Penulis: Fersianus Waku
Editor: Johnson Simanjuntak
TRIBUNNEWS.COM, JAKARTA - Anggota Komisi III DPR Fraksi Partai Gerindra Habiburokhman mengaku heran atas kritikan Perserikatan Bangsa-Bangsa (PBB) di Indonesia terhadap Kitab Undang-undang Hukum Pidana (KUHP) baru.
Habiburokhman mengatakan dirinya heran lantaran sebelum RKUHP disahkan menjadi undang-undang (UU), PBB dan Amerika Serikat (AS) tampak tak bersuara.
"Saya bingung ada pihak luar negeri misalanya PBB, ada Amerika Serikat yang mengomentari UU ini seolah-olah kita menjadi bencana ketika disahkannya, kemana mereka selama ini?" kata Habiburokhman dalam diskusi virtual yang digelar MNC Trijaya, Sabtu (10/12/2022).
Habiburokhman menyoroti penggunaan undang-undang Informasi dan Transaksi Elektronik (UU ITE). Di mana, ancaman hukumannya, yakni 6 tahun penjara.
Selain itu, Waketum Partai Gerindra tersebut juga tentang mengkritisi UU Nomor 1 Tahun 1946 tentang penyebaran berita bohong.
Menurut Habiburokhman, setidaknya kedua UU tersebut telah mengantarkan beberapa tokoh dan aktivis ke penjara.
"Ini dua Pasal yang favorit dan faktanya faktual mengantarkan banyak orang ke penjara. Setidaknya sejak 2014, Habib Rizieq, Syahganda Nainggolan, Jumhur Hidayat, macam-macam. Itu orang sudah dipenjara semua," ucapnya.
Habiburokhman menuturkan dalam KUHP baru seseorang bisa dianggap melakukan tindakan pidana apabila menyebarkan berita bohong lalu menimbulkan kerusuhan.
"Nah pasal-pasal itu di KUHP yang baru direformulasi menjadi sangat moderat.

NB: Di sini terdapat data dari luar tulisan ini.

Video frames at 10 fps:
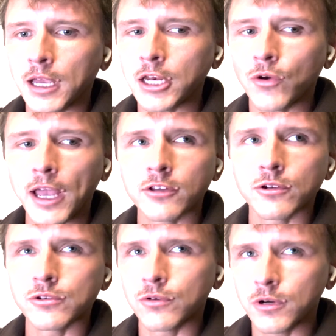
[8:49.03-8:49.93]
I know
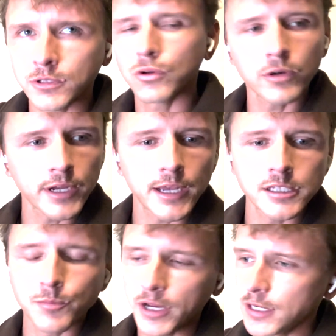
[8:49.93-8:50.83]
actors who are tour guides,
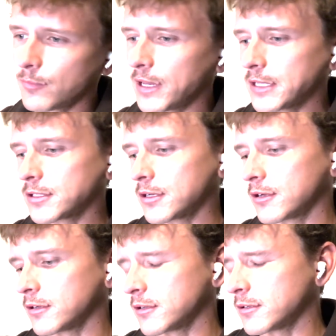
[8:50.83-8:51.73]
brand
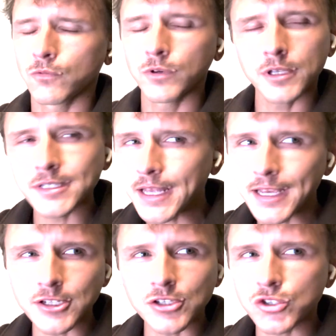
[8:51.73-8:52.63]
ambassadors, real estate
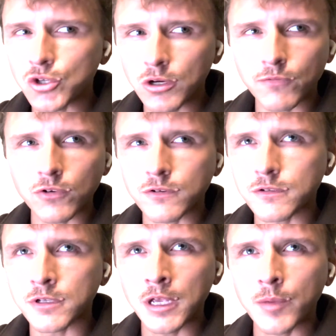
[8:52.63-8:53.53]
agents,
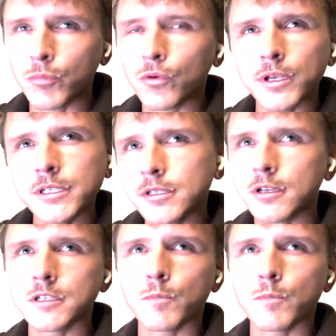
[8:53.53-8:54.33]
servers, baristas,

Misalnya penyebaran berita bohong di Pasal 264 KUHP yang baru, (seseorang) baru bisa dipidana apabila berita (itu) menimbulkan kerusuhan," ujarnya.

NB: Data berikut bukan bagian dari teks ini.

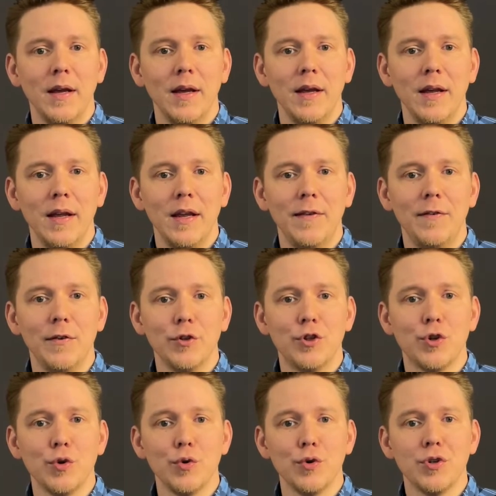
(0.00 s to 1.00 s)
If you
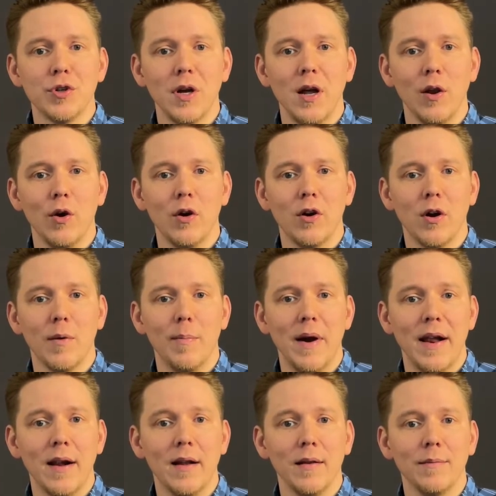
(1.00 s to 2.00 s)
choose a longer
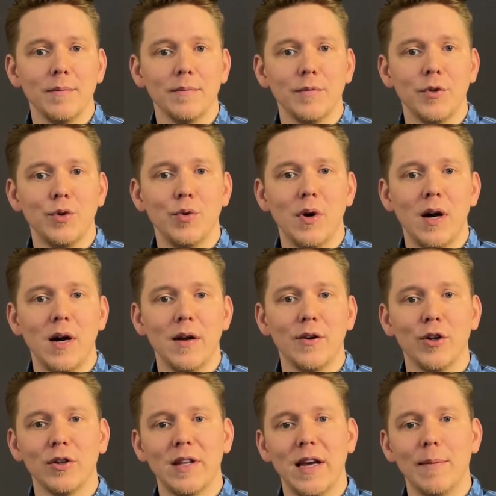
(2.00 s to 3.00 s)
barrel, you are
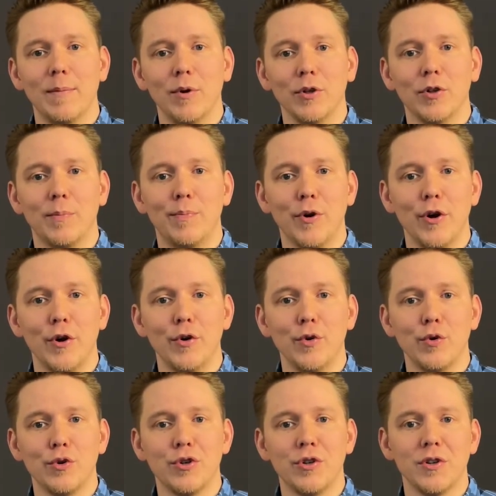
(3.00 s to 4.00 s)
not able to
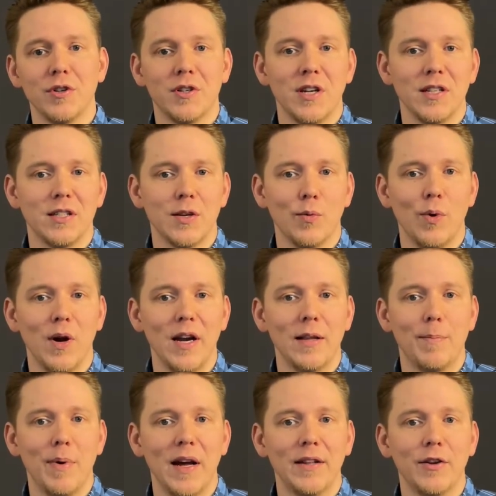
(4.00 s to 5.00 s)
produce such a
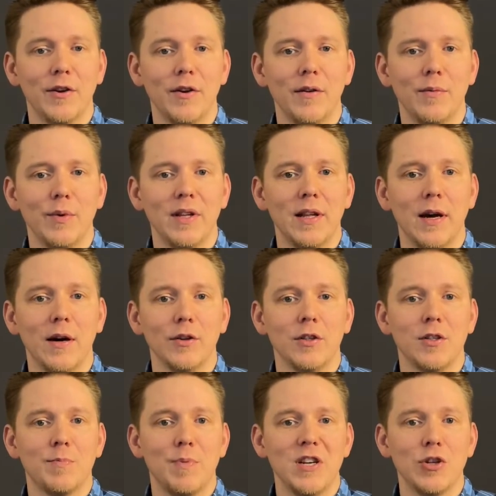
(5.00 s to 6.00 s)
wide pattern without
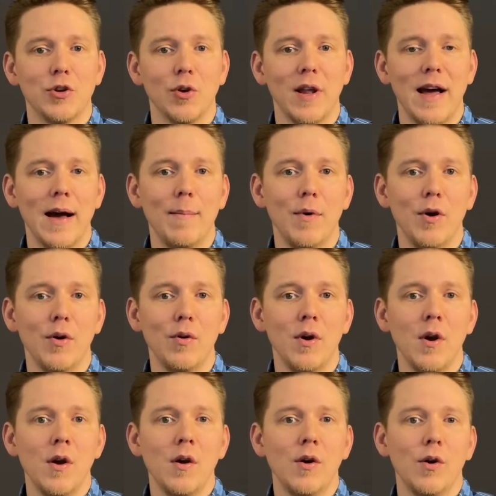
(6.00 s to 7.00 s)
special ammo
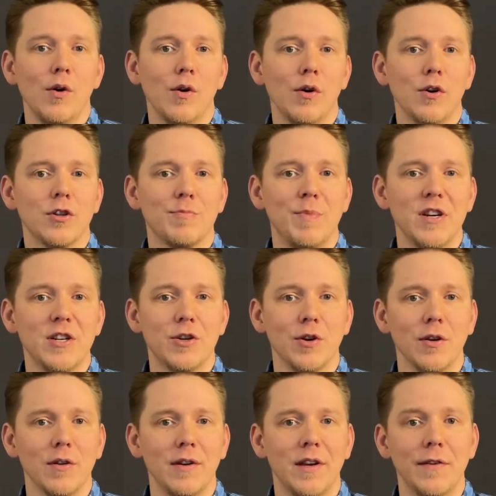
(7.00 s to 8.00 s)
or
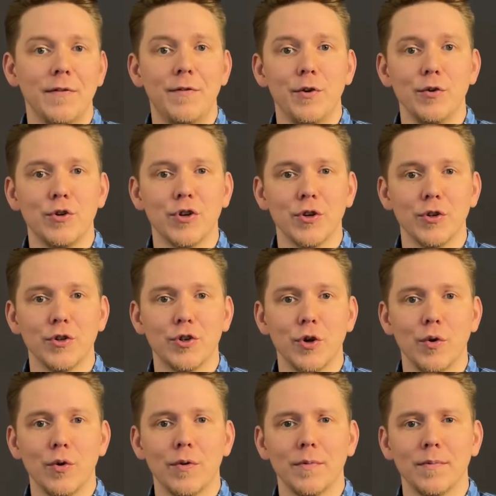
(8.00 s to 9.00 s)
special diffuser choke.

Demikian juga UU ITE, ia menyebut dalam KUHP baru ancamannya hanya 3 tahun berdasarkan golongan.
Baca juga: Komentari KUHP, Guru Besar UI Minta Kemlu Panggil Perwakilan PBB: Bila Perlu Usir
"Sekarang ancamannya 3 tahun dengan penjelasan yang jelas soal golongan," ungkapnya.
Karenanya, Habiburokhman menilai KUHP jauh lebih merusak ketimbang yang baru sehingga DPR RI pun mengambil keputusan.
"Jadi jauh lebih merusak KUHP yang lama daripada KUHP yang baru. Tidak mungkin bagi kita untuk terus mengulur waktu, harus ada pengambilan keputusan," imbuhnya.